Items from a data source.
● ● ●

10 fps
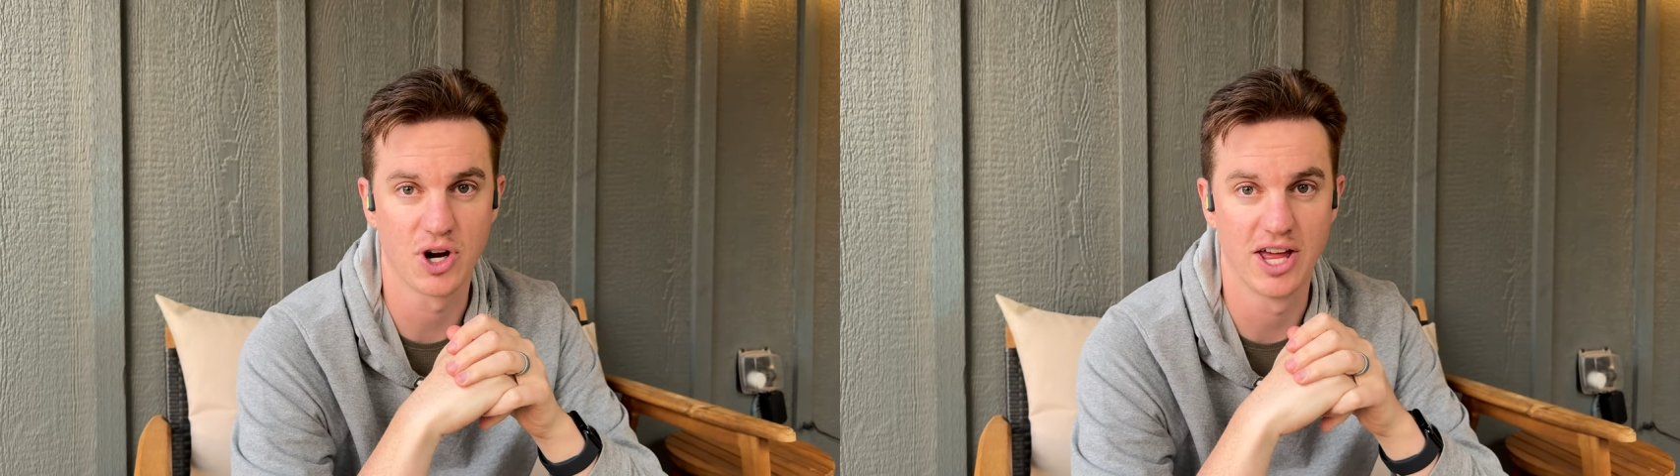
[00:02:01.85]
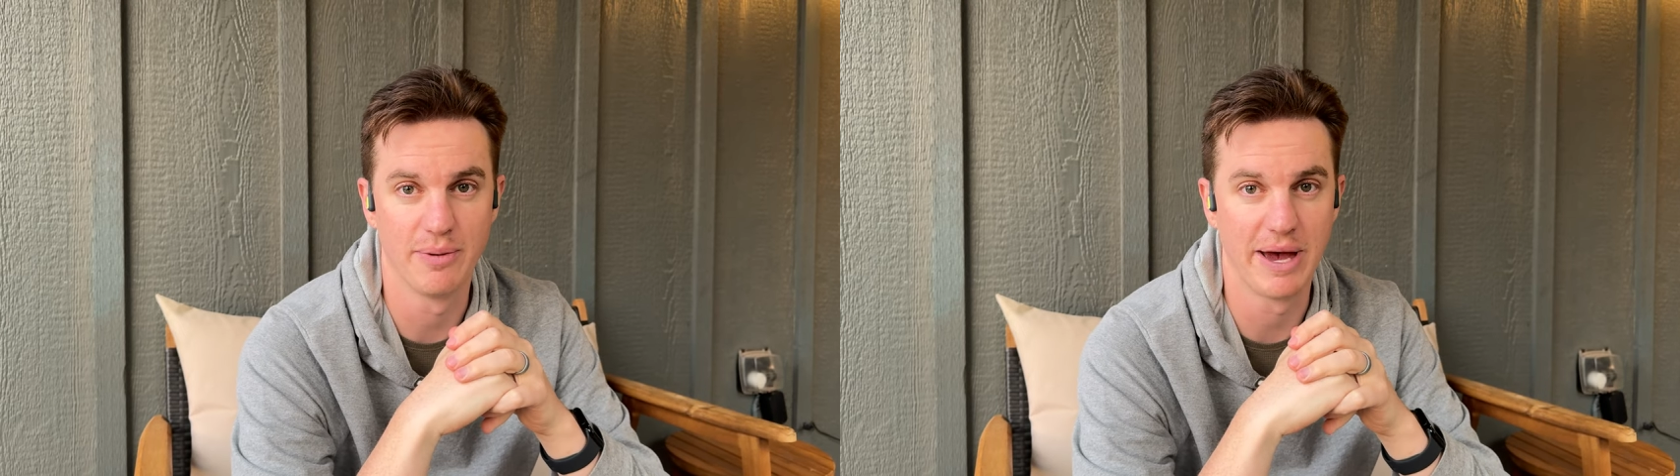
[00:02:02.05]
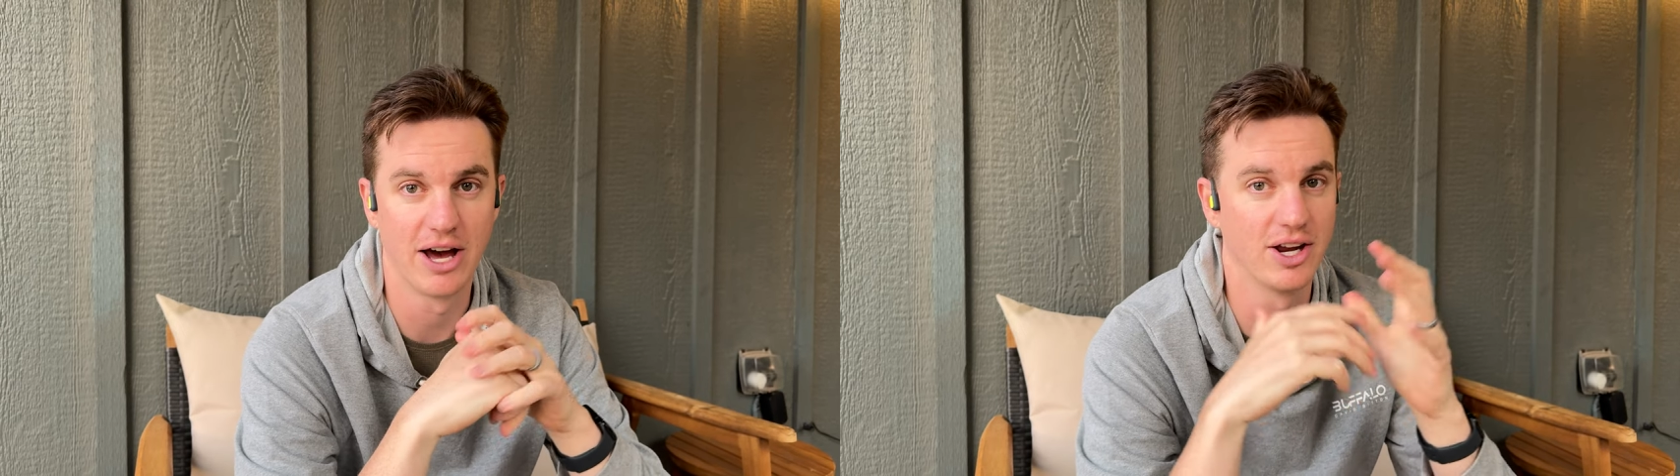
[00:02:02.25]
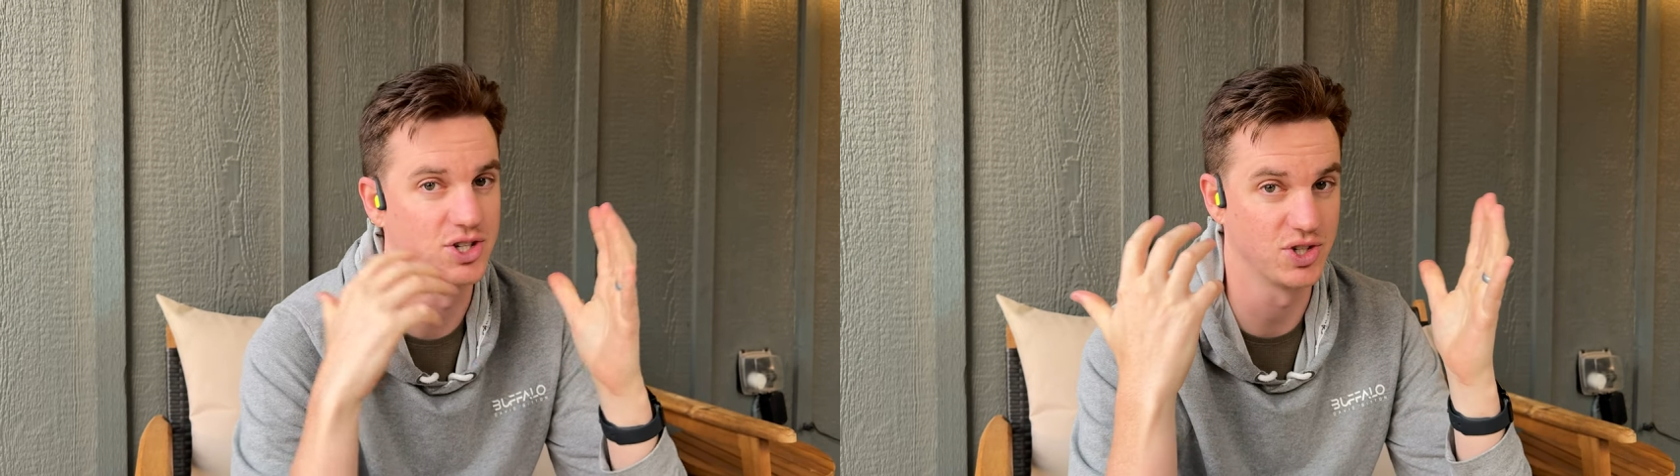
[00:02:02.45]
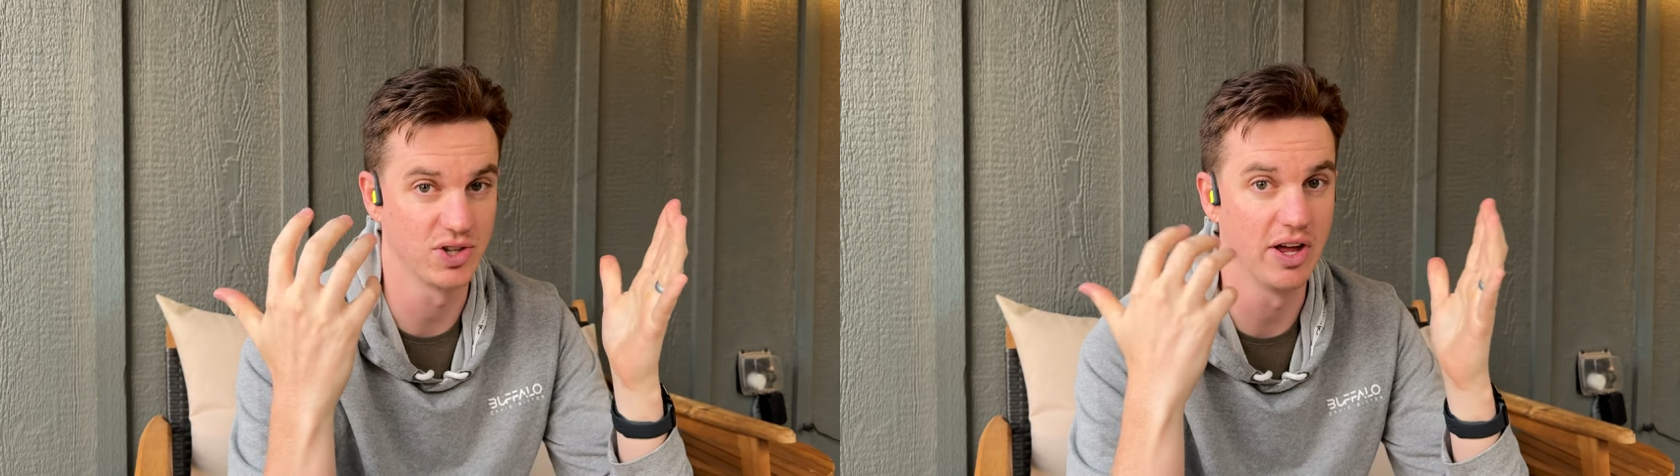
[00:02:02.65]
tried them out and
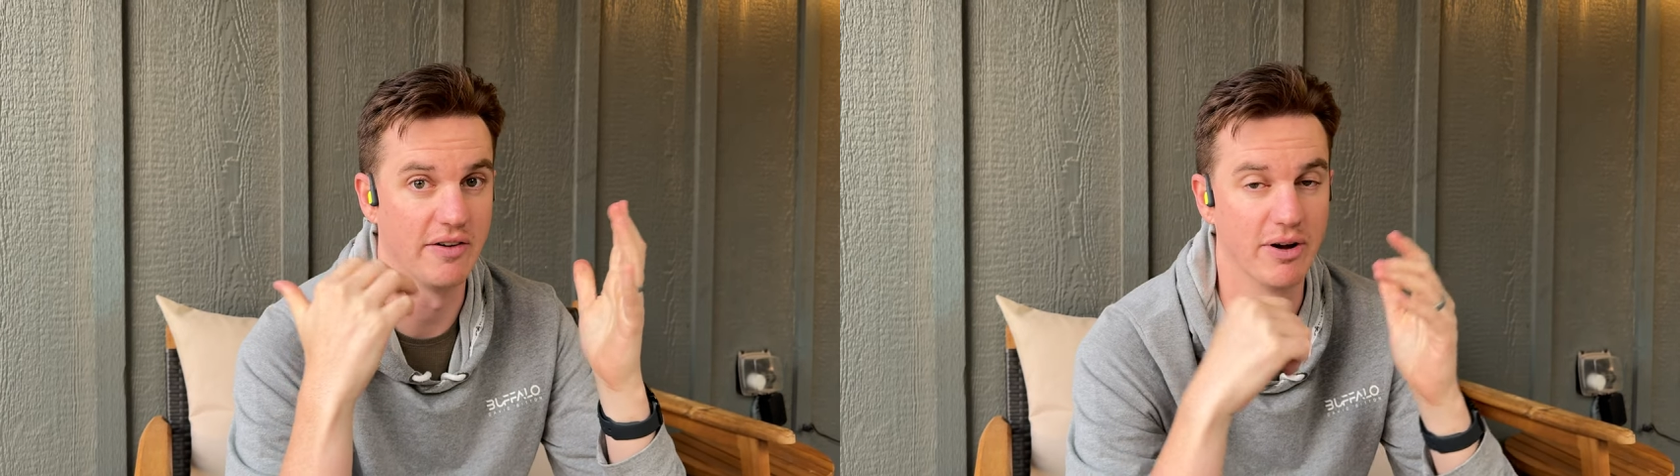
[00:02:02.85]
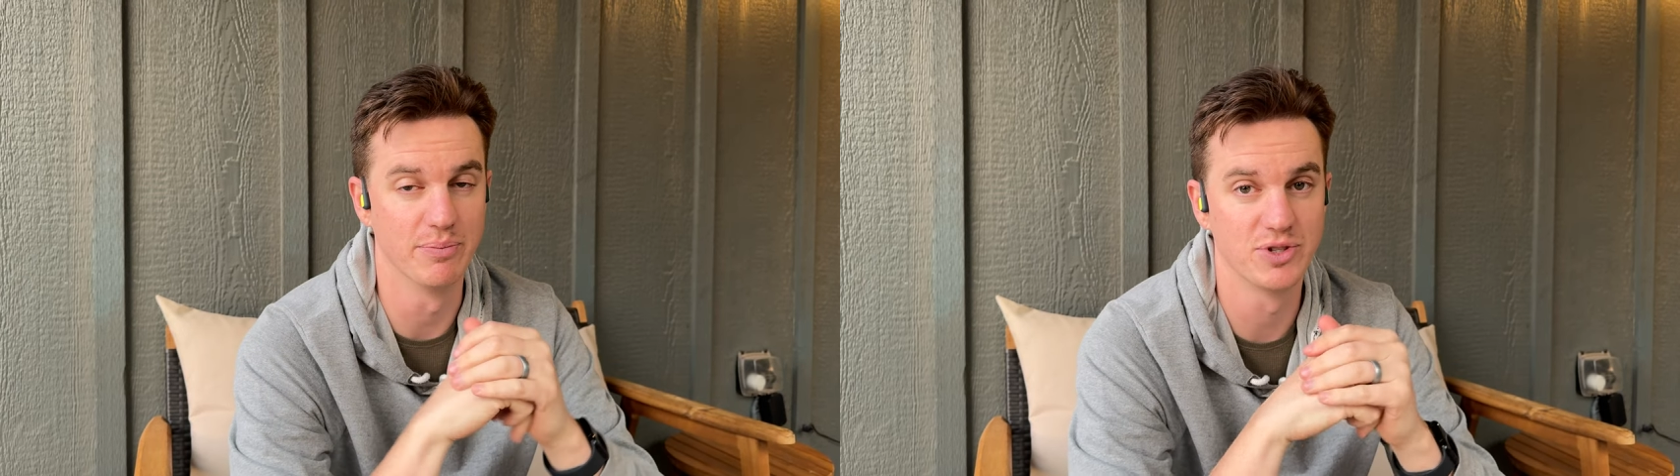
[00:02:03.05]
just love them.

● ● ●

Your instructions.
From the first line to the last, please copy the data exactly, with the pictures left out.

Solution to the exercise.
10 fps
[00:02:01.85]
[00:02:02.05]
[00:02:02.25]
[00:02:02.45]
[00:02:02.65]
tried them out and
[00:02:02.85]
[00:02:03.05]
just love them.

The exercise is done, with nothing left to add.